• [Work to be completed] The reply should hold every line of the listing exactly, and none of its images.

========

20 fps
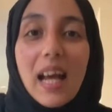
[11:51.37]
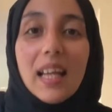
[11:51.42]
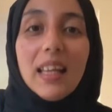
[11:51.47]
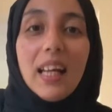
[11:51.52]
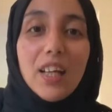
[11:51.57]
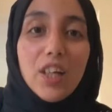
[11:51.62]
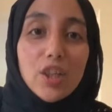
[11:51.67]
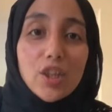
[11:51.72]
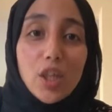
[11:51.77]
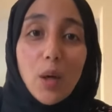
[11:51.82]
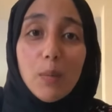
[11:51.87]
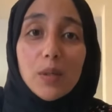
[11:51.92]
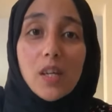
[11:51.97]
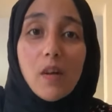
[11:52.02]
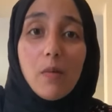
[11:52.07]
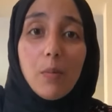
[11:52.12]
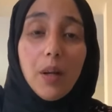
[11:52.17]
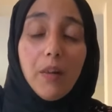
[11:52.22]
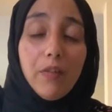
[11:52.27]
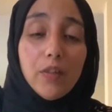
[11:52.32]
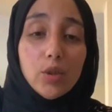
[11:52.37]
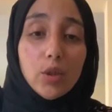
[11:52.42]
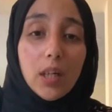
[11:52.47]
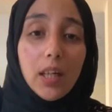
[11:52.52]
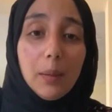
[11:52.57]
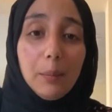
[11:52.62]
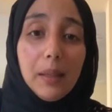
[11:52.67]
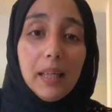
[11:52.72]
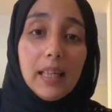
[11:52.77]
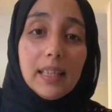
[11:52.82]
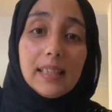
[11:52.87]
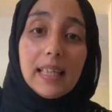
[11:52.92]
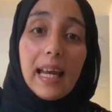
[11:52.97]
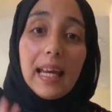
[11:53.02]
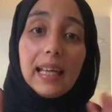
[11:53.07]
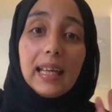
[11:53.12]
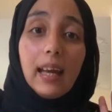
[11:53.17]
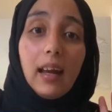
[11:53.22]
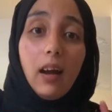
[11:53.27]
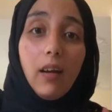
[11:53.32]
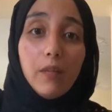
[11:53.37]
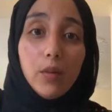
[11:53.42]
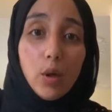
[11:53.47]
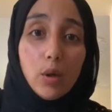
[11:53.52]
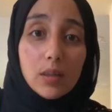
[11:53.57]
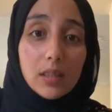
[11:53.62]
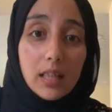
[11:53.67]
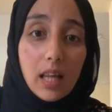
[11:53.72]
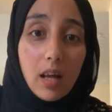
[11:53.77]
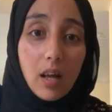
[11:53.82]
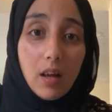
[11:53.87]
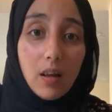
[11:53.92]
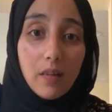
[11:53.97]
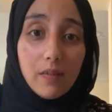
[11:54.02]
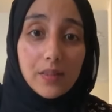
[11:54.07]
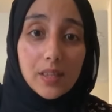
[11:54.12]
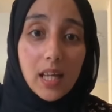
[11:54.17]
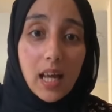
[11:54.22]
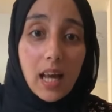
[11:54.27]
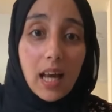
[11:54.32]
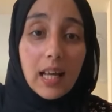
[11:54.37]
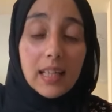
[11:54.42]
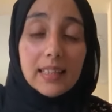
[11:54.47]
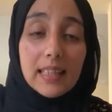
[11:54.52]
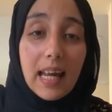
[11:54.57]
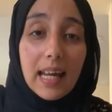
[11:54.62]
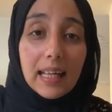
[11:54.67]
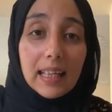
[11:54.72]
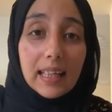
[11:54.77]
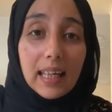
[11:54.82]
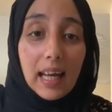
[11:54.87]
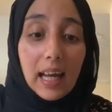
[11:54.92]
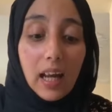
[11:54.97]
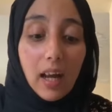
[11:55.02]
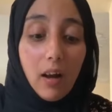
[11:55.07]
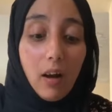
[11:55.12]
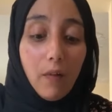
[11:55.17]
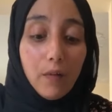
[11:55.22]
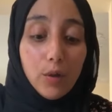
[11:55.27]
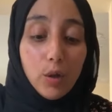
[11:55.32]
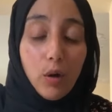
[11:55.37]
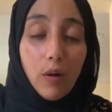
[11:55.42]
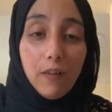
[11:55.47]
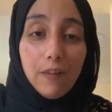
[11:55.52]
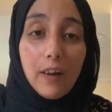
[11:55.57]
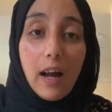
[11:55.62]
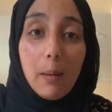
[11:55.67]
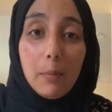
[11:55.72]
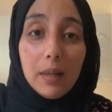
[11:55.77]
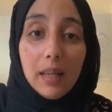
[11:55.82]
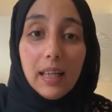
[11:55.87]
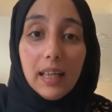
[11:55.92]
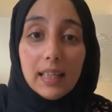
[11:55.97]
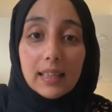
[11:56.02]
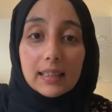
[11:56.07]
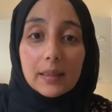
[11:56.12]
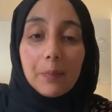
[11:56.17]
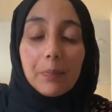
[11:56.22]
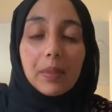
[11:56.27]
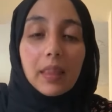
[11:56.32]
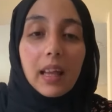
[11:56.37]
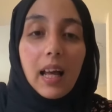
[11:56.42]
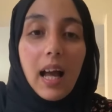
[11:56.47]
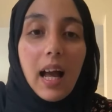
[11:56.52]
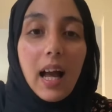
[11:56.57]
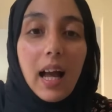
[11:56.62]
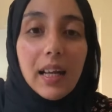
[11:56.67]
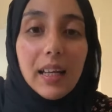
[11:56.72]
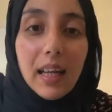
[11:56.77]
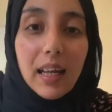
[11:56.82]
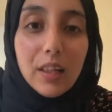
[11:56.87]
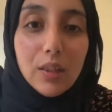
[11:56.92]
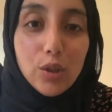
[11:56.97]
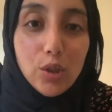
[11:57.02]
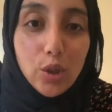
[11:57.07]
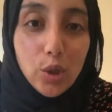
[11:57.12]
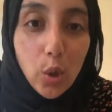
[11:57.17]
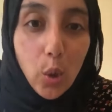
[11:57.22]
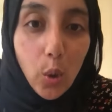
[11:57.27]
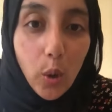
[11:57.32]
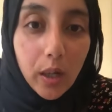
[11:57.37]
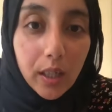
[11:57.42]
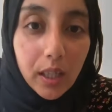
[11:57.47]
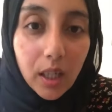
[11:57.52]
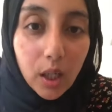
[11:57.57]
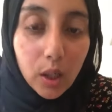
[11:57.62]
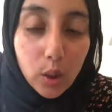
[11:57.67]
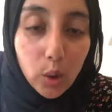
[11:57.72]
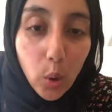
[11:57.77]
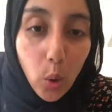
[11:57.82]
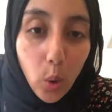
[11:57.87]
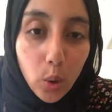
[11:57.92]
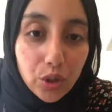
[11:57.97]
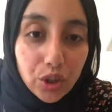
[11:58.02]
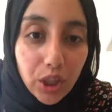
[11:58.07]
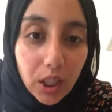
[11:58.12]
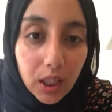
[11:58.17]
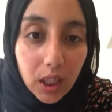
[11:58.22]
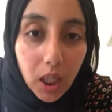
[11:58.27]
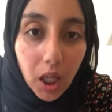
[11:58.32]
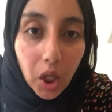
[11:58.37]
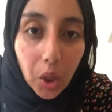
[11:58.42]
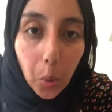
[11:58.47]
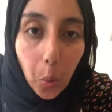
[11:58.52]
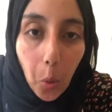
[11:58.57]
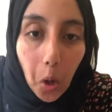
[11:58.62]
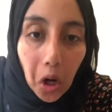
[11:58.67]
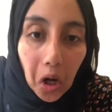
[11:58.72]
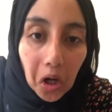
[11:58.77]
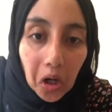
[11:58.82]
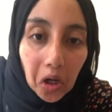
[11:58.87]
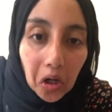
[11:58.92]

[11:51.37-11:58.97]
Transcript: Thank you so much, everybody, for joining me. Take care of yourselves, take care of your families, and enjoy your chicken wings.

========

• [Output below]
20 fps
[11:51.37]
[11:51.42]
[11:51.47]
[11:51.52]
[11:51.57]
[11:51.62]
[11:51.67]
[11:51.72]
[11:51.77]
[11:51.82]
[11:51.87]
[11:51.92]
[11:51.97]
[11:52.02]
[11:52.07]
[11:52.12]
[11:52.17]
[11:52.22]
[11:52.27]
[11:52.32]
[11:52.37]
[11:52.42]
[11:52.47]
[11:52.52]
[11:52.57]
[11:52.62]
[11:52.67]
[11:52.72]
[11:52.77]
[11:52.82]
[11:52.87]
[11:52.92]
[11:52.97]
[11:53.02]
[11:53.07]
[11:53.12]
[11:53.17]
[11:53.22]
[11:53.27]
[11:53.32]
[11:53.37]
[11:53.42]
[11:53.47]
[11:53.52]
[11:53.57]
[11:53.62]
[11:53.67]
[11:53.72]
[11:53.77]
[11:53.82]
[11:53.87]
[11:53.92]
[11:53.97]
[11:54.02]
[11:54.07]
[11:54.12]
[11:54.17]
[11:54.22]
[11:54.27]
[11:54.32]
[11:54.37]
[11:54.42]
[11:54.47]
[11:54.52]
[11:54.57]
[11:54.62]
[11:54.67]
[11:54.72]
[11:54.77]
[11:54.82]
[11:54.87]
[11:54.92]
[11:54.97]
[11:55.02]
[11:55.07]
[11:55.12]
[11:55.17]
[11:55.22]
[11:55.27]
[11:55.32]
[11:55.37]
[11:55.42]
[11:55.47]
[11:55.52]
[11:55.57]
[11:55.62]
[11:55.67]
[11:55.72]
[11:55.77]
[11:55.82]
[11:55.87]
[11:55.92]
[11:55.97]
[11:56.02]
[11:56.07]
[11:56.12]
[11:56.17]
[11:56.22]
[11:56.27]
[11:56.32]
[11:56.37]
[11:56.42]
[11:56.47]
[11:56.52]
[11:56.57]
[11:56.62]
[11:56.67]
[11:56.72]
[11:56.77]
[11:56.82]
[11:56.87]
[11:56.92]
[11:56.97]
[11:57.02]
[11:57.07]
[11:57.12]
[11:57.17]
[11:57.22]
[11:57.27]
[11:57.32]
[11:57.37]
[11:57.42]
[11:57.47]
[11:57.52]
[11:57.57]
[11:57.62]
[11:57.67]
[11:57.72]
[11:57.77]
[11:57.82]
[11:57.87]
[11:57.92]
[11:57.97]
[11:58.02]
[11:58.07]
[11:58.12]
[11:58.17]
[11:58.22]
[11:58.27]
[11:58.32]
[11:58.37]
[11:58.42]
[11:58.47]
[11:58.52]
[11:58.57]
[11:58.62]
[11:58.67]
[11:58.72]
[11:58.77]
[11:58.82]
[11:58.87]
[11:58.92]

[11:51.37-11:58.97]
Transcript: Thank you so much, everybody, for joining me. Take care of yourselves, take care of your families, and enjoy your chicken wings.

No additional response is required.